Assistants

Assistants are persistent background agents that monitor events, respond to triggers, and complete tasks without manual prompting. They run autonomously in the background, handling repetitive work like drafting customer emails, triaging support tickets, or answering Slack questions.

Creating an Assistant

  1. Click Assistants in the sidebar
  2. Click New Assistant
  3. Fill in the assistant details:
    • Name: A descriptive name (e.g., "Customer Reply Drafter")
    • Description: What the assistant does
    • System prompt: The instructions that define the assistant's behavior
    • Model: Which AI model to use
    • Trigger type: How the assistant is activated
    • Tools: Which MCP connectors the assistant can access
  4. Click Create

Trigger Types

Assistants support multiple trigger types that determine when they activate:

Trigger Description Use Case
Manual Activated by clicking "Run" in the UI On-demand tasks like generating a report
Webhook Activated by an incoming HTTP POST request Responding to external events (CI/CD, form submissions)
Slack Activated by messages in a Slack channel Answering team questions, triaging requests

Tip: Webhook-triggered assistants receive the full HTTP request body as context, so they can process structured data from third-party services.

System Prompts

The system prompt defines the assistant's personality, capabilities, and constraints. Write clear, specific instructions that tell the assistant exactly what to do and how to respond.

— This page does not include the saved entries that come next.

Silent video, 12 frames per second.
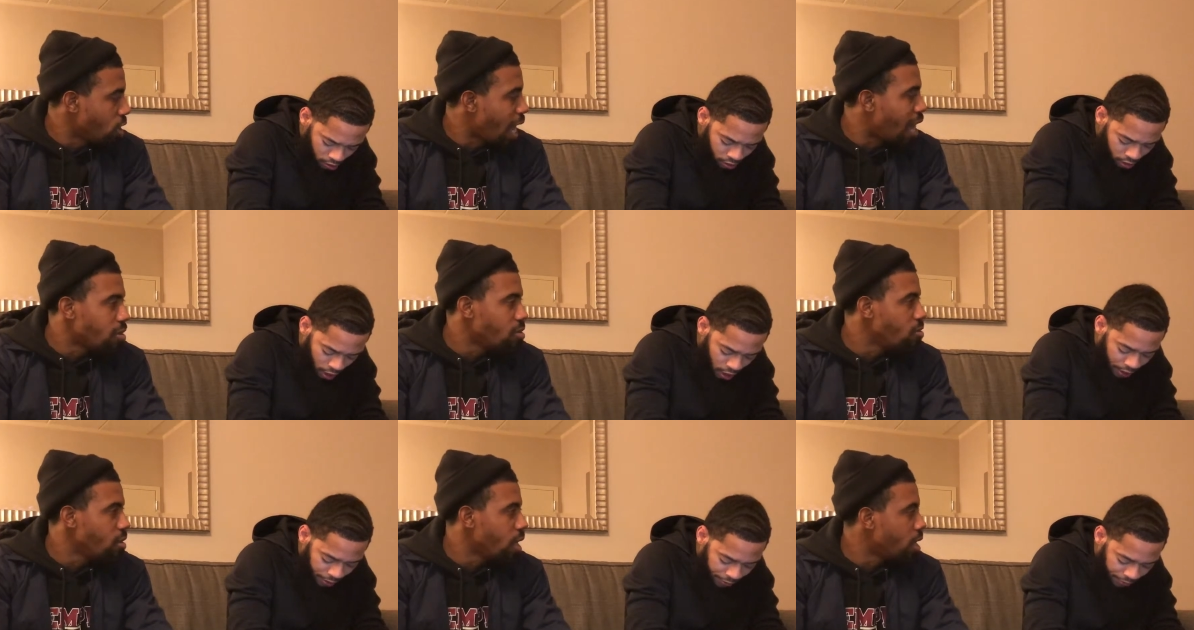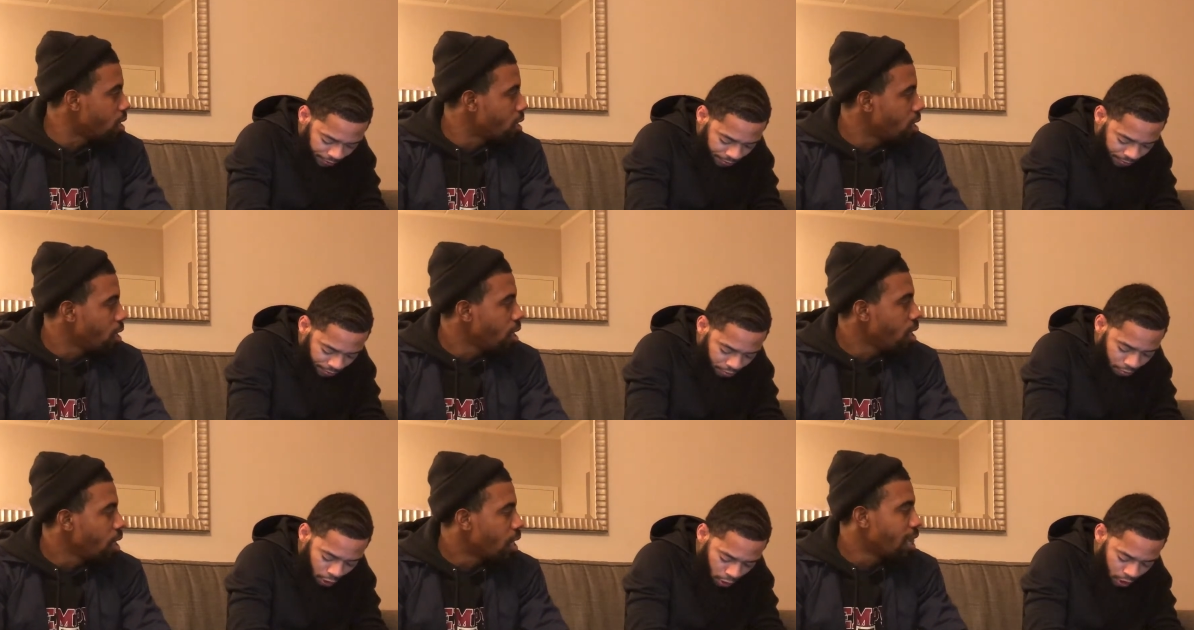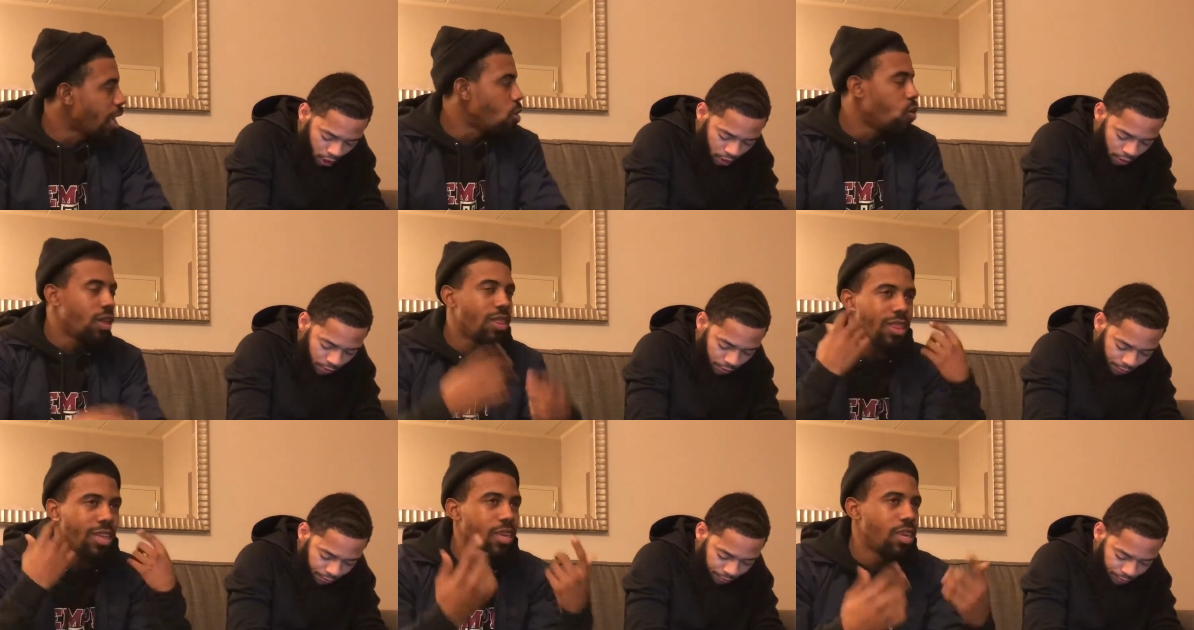Speaker 1: shit. I'll yeah. do that. Oh. Cause okay. I know
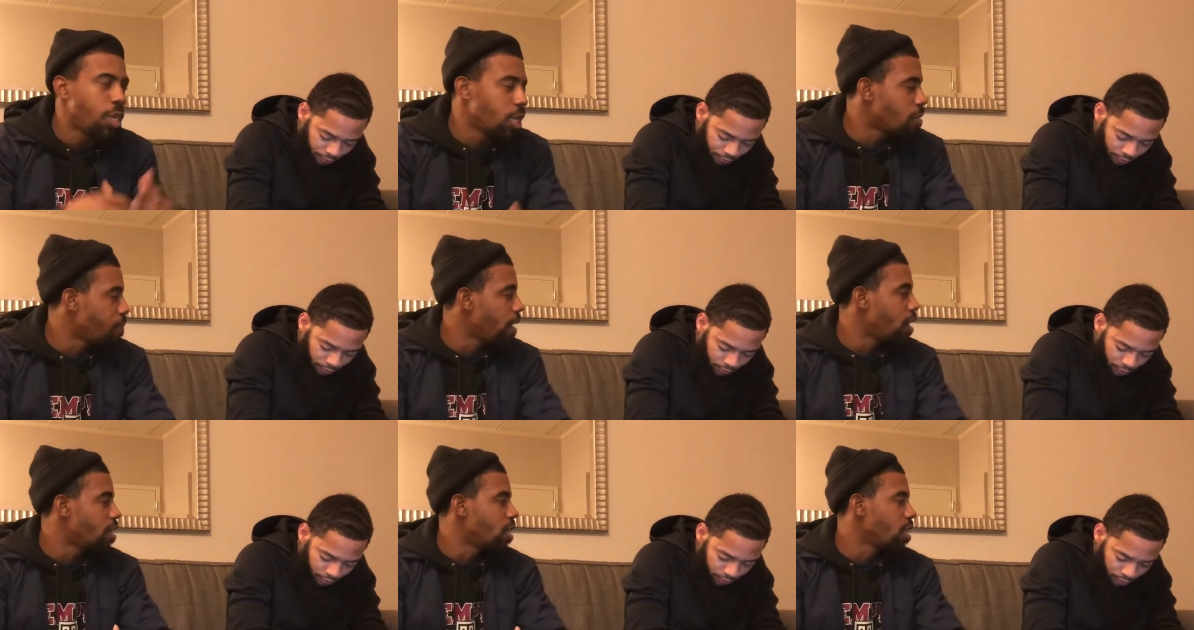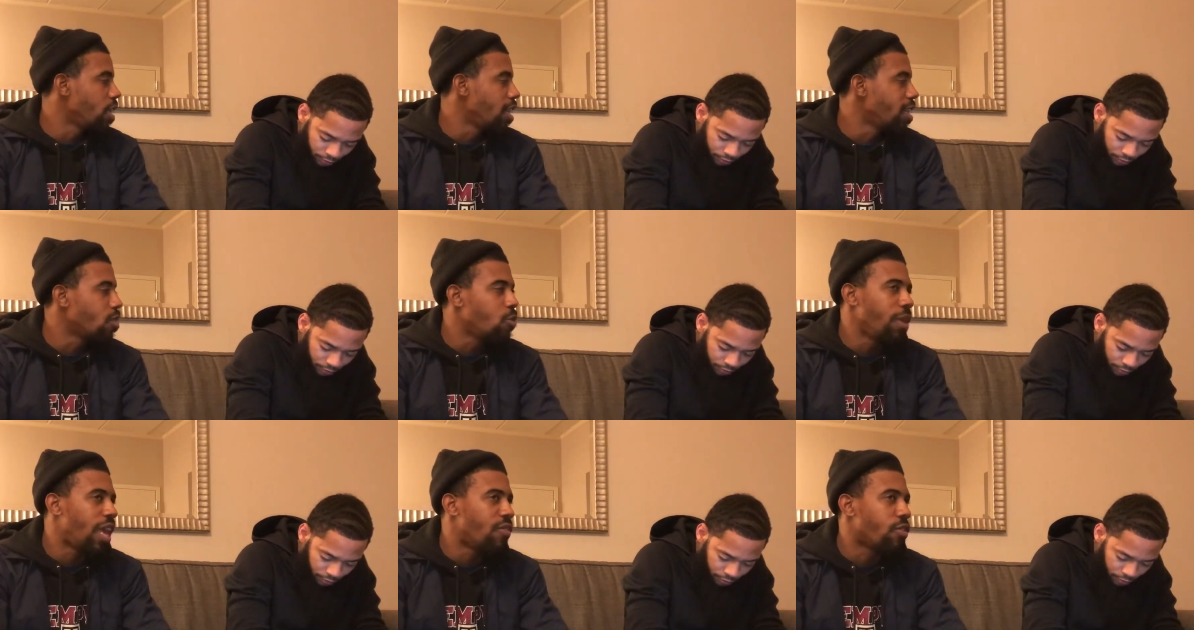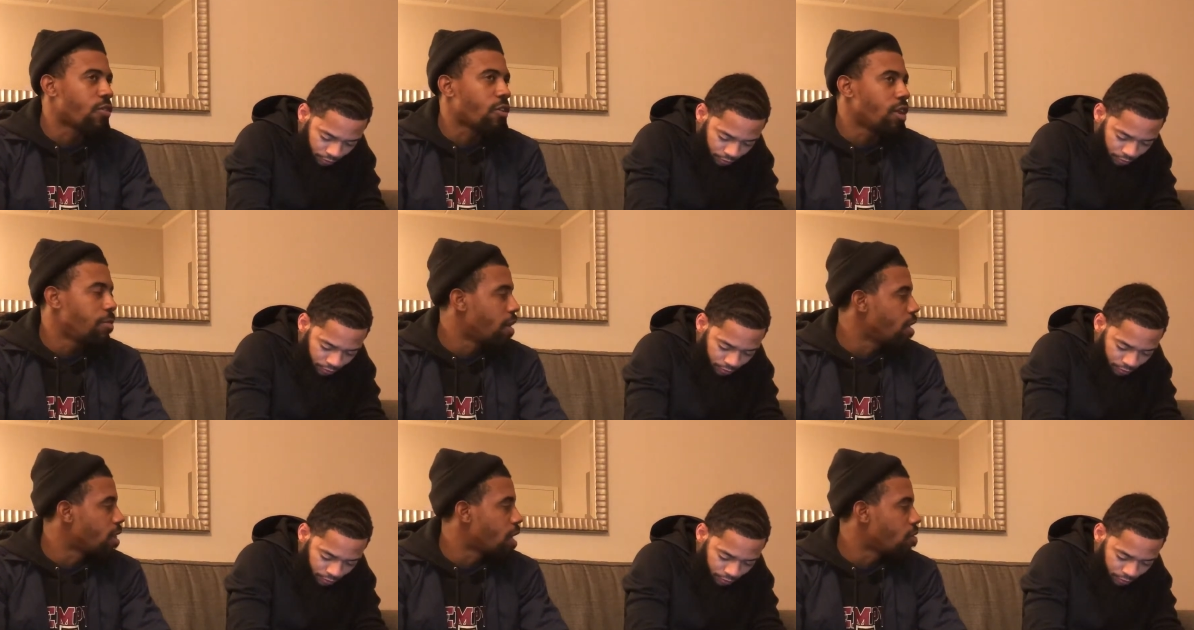the span and shit. Niggas don't be having thirty
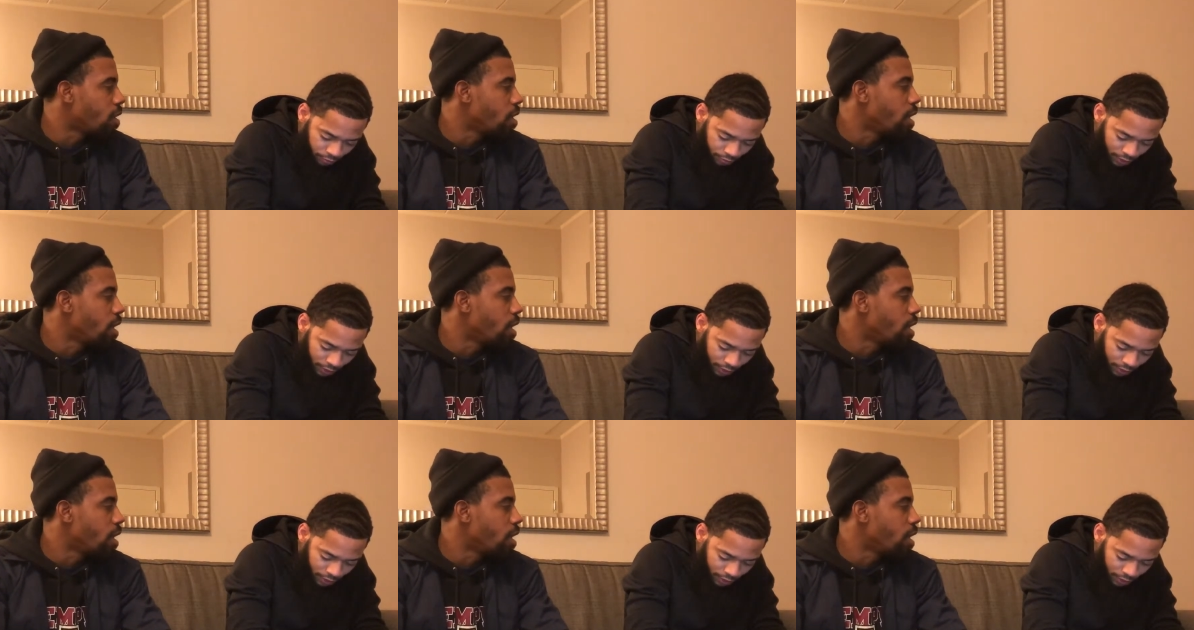minutes out their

Example system prompt for a support ticket triager:

You are a support ticket triager for a SaaS company. When a new ticket arrives:

1. Categorize it: bug, feature request, question, or billing
2. Assess priority: P1 (critical), P2 (high), P3 (medium), P4 (low)
3. Suggest the appropriate team: engineering, product, support, or finance
4. Draft a brief initial response acknowledging the ticket

Be professional and empathetic. Never promise specific timelines.

Tool Selection

Each assistant can be granted access to specific MCP connectors. For example, a support assistant might need:

  • Slack — to read and respond to messages
  • Linear — to create and update tickets
  • PostgreSQL — to look up customer data

Only grant the tools an assistant actually needs. This follows the principle of least privilege and keeps your data secure.

Status Management

Assistants have three possible states:

  • Active: The assistant is running and will respond to triggers
  • Paused: The assistant is temporarily disabled. Triggers are ignored until it's resumed
  • Error: The assistant encountered a problem. Check the error details and fix the configuration

You can pause and resume assistants at any time from the sidebar or the assistant detail view.

Editing an Assistant

Click an assistant in the sidebar to open its detail view. From there you can:

  • Edit the name, description, and system prompt
  • Change the trigger type
  • Update tool access
  • Switch the model
  • Pause or resume the assistant

Deleting an Assistant

To delete an assistant:

  1. Open the assistant detail view
  2. Click the Delete button
  3. Confirm the deletion in the dialog

Warning: Deleting an assistant is permanent. All configuration and history for that assistant will be removed. Consider pausing instead if you might need it later.